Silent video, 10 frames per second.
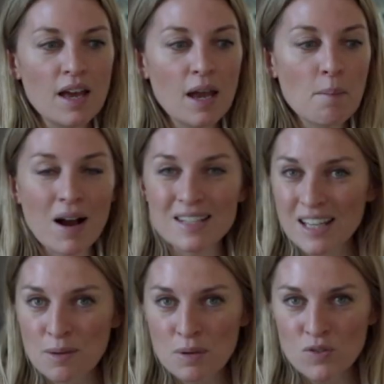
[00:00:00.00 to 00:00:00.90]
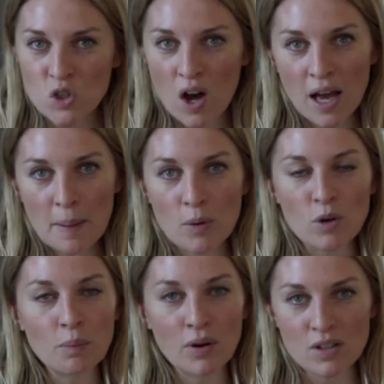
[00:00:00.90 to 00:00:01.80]
It might take a bit of time, but
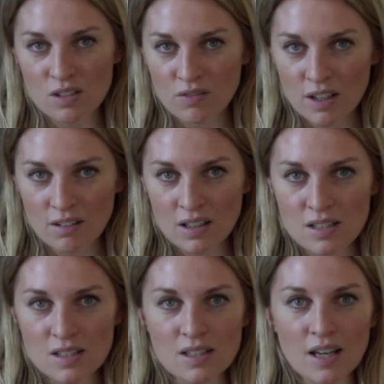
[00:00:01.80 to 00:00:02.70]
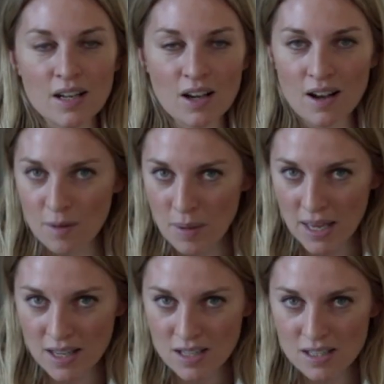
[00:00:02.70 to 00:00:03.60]
with perseverance and a calm
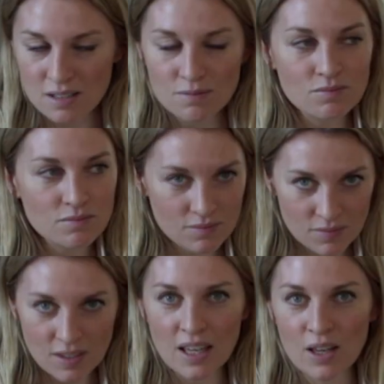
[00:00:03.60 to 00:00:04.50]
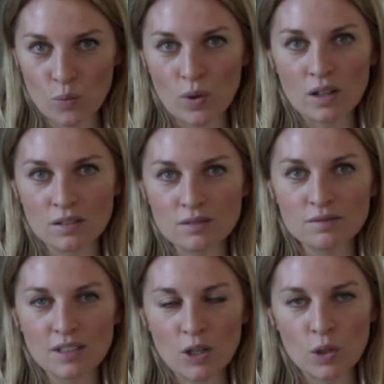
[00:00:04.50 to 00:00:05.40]
head, it will
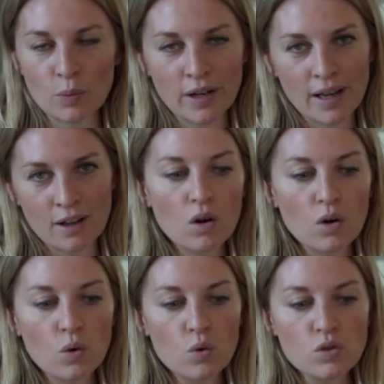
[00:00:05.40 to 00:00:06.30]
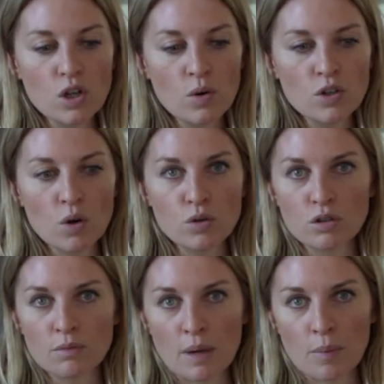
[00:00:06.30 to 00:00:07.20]
work out. Also, a note to
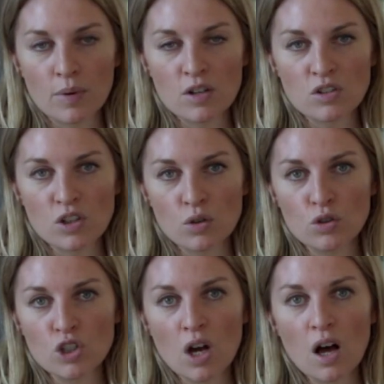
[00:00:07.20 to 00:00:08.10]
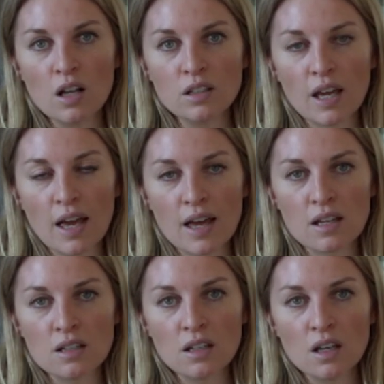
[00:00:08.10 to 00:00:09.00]
remember is that your child
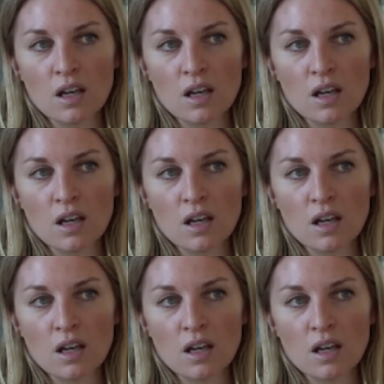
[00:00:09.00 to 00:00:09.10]
can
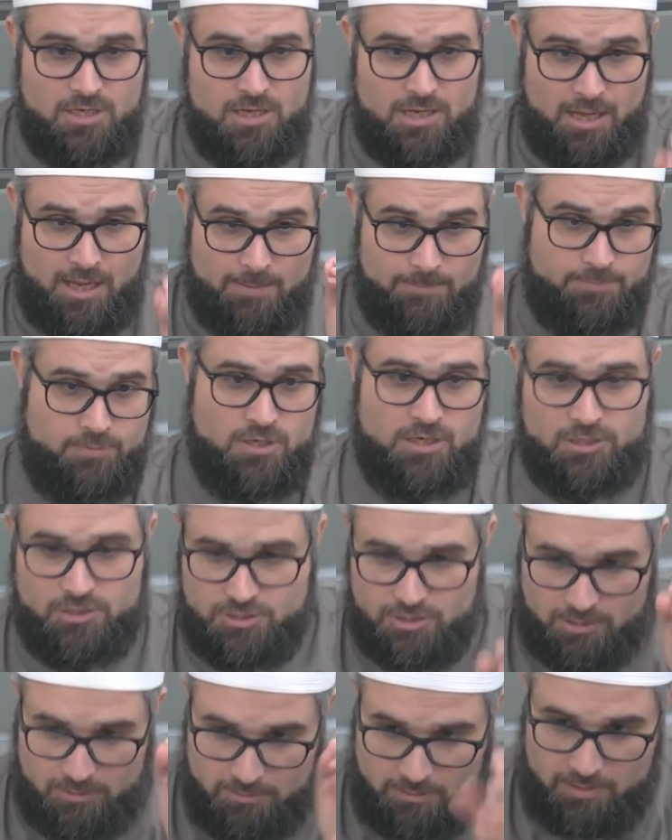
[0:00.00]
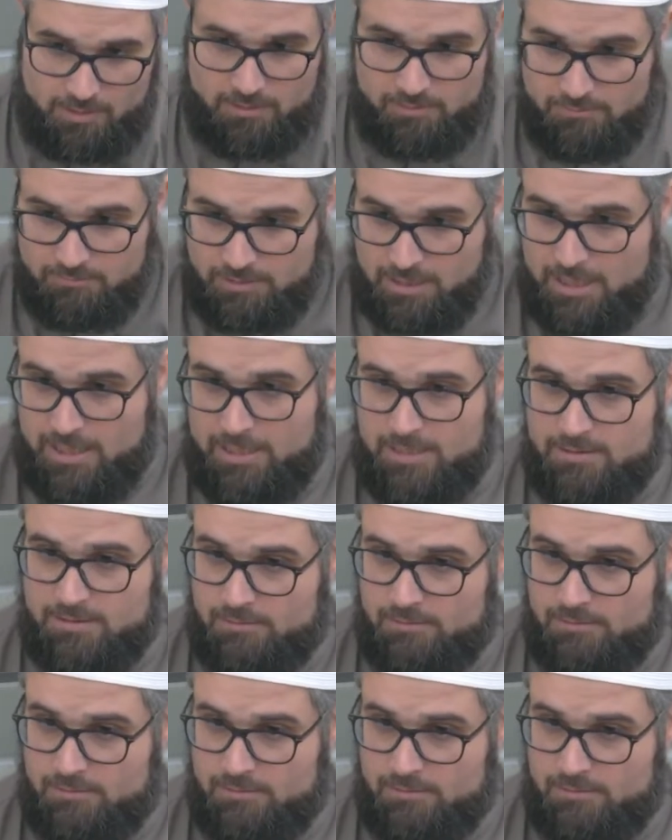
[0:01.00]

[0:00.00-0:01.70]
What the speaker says: and preach and guide,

═══

From the first line of the material to the last, retype everything exactly except the images.

◆ Solution to the problem
Silent video, 10 frames per second.
[00:00:00.00 to 00:00:00.90]
[00:00:00.90 to 00:00:01.80]
It might take a bit of time, but
[00:00:01.80 to 00:00:02.70]
[00:00:02.70 to 00:00:03.60]
with perseverance and a calm
[00:00:03.60 to 00:00:04.50]
[00:00:04.50 to 00:00:05.40]
head, it will
[00:00:05.40 to 00:00:06.30]
[00:00:06.30 to 00:00:07.20]
work out. Also, a note to
[00:00:07.20 to 00:00:08.10]
[00:00:08.10 to 00:00:09.00]
remember is that your child
[00:00:09.00 to 00:00:09.10]
can
[0:00.00]
[0:01.00]

[0:00.00-0:01.70]
What the speaker says: and preach and guide,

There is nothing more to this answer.